Since we do not need a whole series of Ad crawlers making a business out of stealing bandwidth and each on their own reloading pages, the ONLY valid solution is that the seller of the ad-space (whether they are Google Ads or other) deliver the valid classification, since they are the first to crawl the page.No need to have a whole series of separate companies scrape off the same page, and adding more load to all sites, just to make their own business out of it.

Amen to that. Normally I wouldn’t mind so much, but in all their HTTP requests they’ve been accessing the path portion of the URL in all-lowercase. We use mixed case so they’ve been getting gazillion 404 Page Not Found errors. Probably sloppy coding somewhere between their ad agency partner & their service — but after months of 404 errors, they’ve had plenty of opportunity to discover the problem through self-monitoring & fix it.

Grapeshot

Basically a repeat of above, except they apparently & rather arrogantly don’t comply with robots.txt. Not quite as many 404 errors as Crystal Semantics had, but I don’t agree with the whole post-ad-serving contextual value added crawl business model.

Gigavenue

Evil. They’re crawling the site like crazy from multiple IPs but don’t use a unique user-agent. Zero information about their crawler. Emails to all three email addresses listed on gigavenue.com bounce (info@gigavenue.com, info@arcscale.com, noc@arcscale.com). I tried contacting Adam D. Binder via LinkedIn & we’ll see how it goes.
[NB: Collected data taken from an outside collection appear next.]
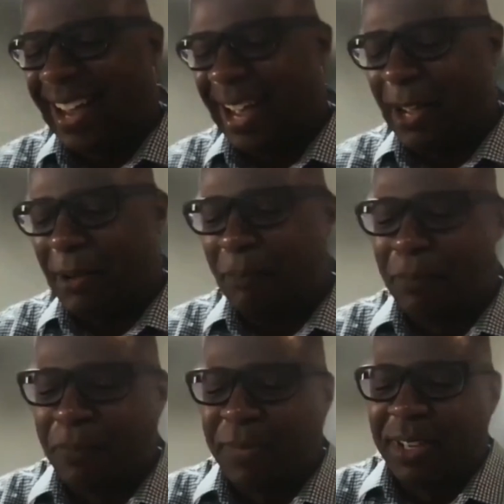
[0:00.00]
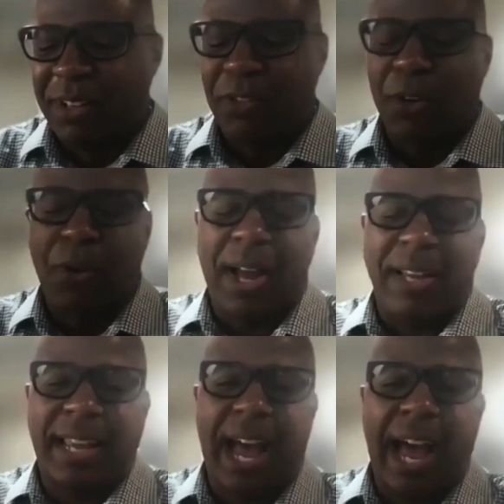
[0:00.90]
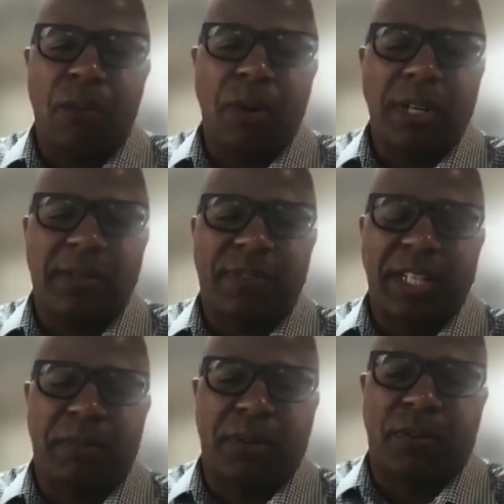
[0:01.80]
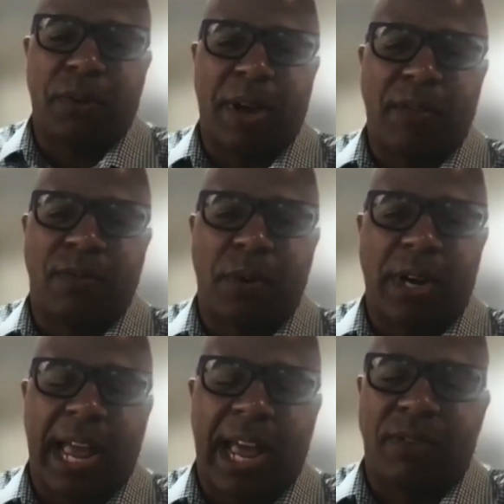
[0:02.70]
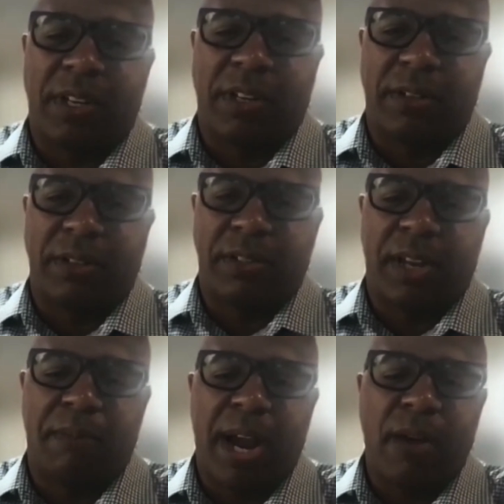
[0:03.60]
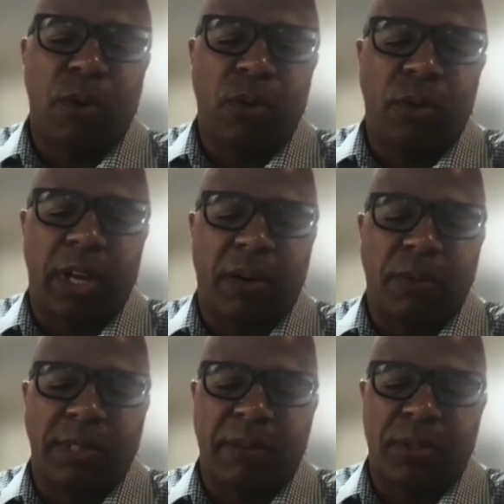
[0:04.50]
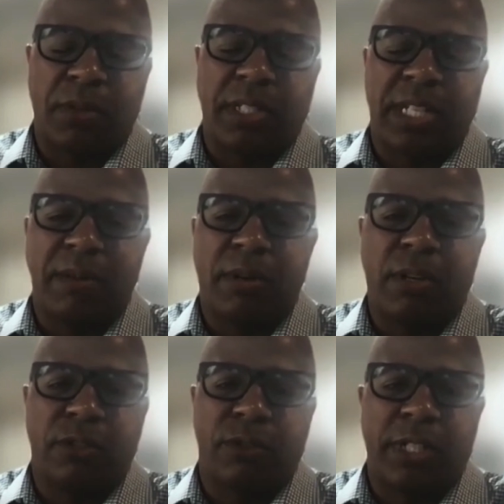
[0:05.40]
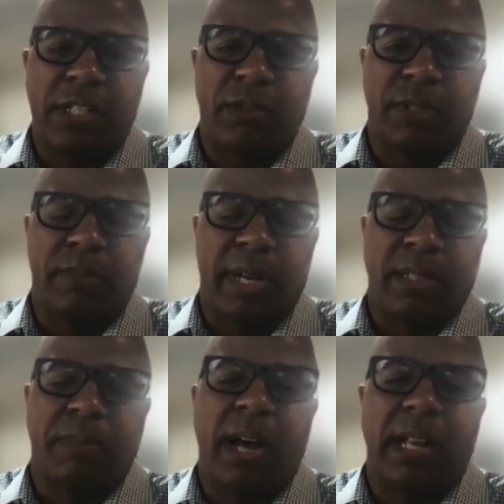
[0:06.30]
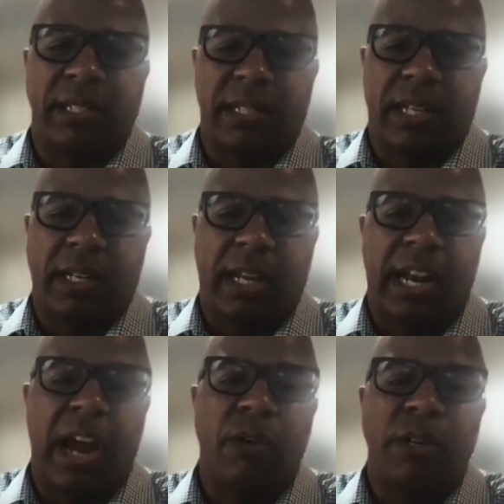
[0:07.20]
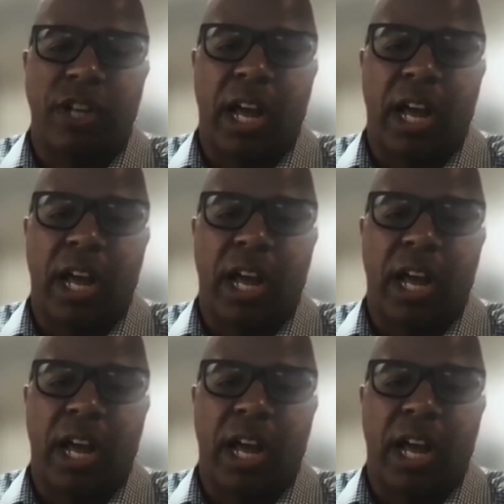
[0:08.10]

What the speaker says: Yeah, I worked at Facebook for about 4.5 years, and my role there was I was on a team called Strategic Response Policy, and our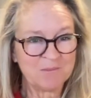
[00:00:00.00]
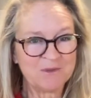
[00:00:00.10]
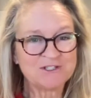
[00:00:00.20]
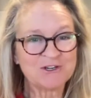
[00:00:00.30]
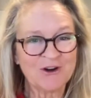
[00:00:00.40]

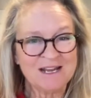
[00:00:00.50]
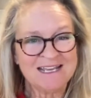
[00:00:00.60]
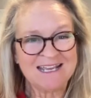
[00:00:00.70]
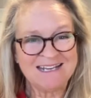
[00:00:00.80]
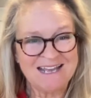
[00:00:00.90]
But
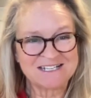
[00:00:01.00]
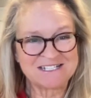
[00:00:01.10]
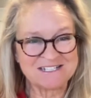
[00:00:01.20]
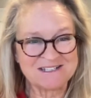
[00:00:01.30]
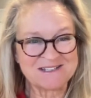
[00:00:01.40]
turning
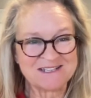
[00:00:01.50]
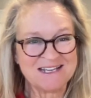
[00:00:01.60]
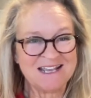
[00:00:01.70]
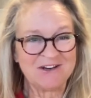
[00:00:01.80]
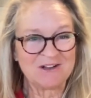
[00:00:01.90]
connections
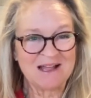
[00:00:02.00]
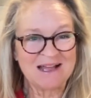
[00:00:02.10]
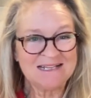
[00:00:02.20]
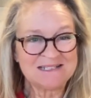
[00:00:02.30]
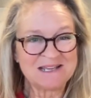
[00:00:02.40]
into
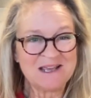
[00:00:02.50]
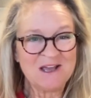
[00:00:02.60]
clients,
So the changes to robots.txt:

User-agent: crystalsemantics
Disallow: /
User-agent: grapeshot
Disallow: /

Gigavenue doesn’t publish robots.txt info so your guess is as good as mine what robots.txt useragent to use for them.

For good measure, ban them in .htaccess too:

RewriteEngine On
RewriteCond %{HTTP_USER_AGENT} (Ruby|proximic|CrystalSemanticsBot|GrapeshotCrawler|Mangoway) [NC,OR]
RewriteCond %{REMOTE_ADDR} ^(208\.78\.85|208\.66\.97|208\.66\.100)
RewriteRule !^robots\.txt - [F]

This bans them by UserAgent for the better-behaved crawlers that have one, and by IP for the evil services that don’t, & sends them all to a 403 Forbidden response, except they can access robots.txt to find out the nice way they are disallowed from crawling the site.

NOTE: These IPs in the example code are now several years old & probably aren’t correct anymore. They are only meant to serve as an example of how to ban these & similar services, if you choose to do that.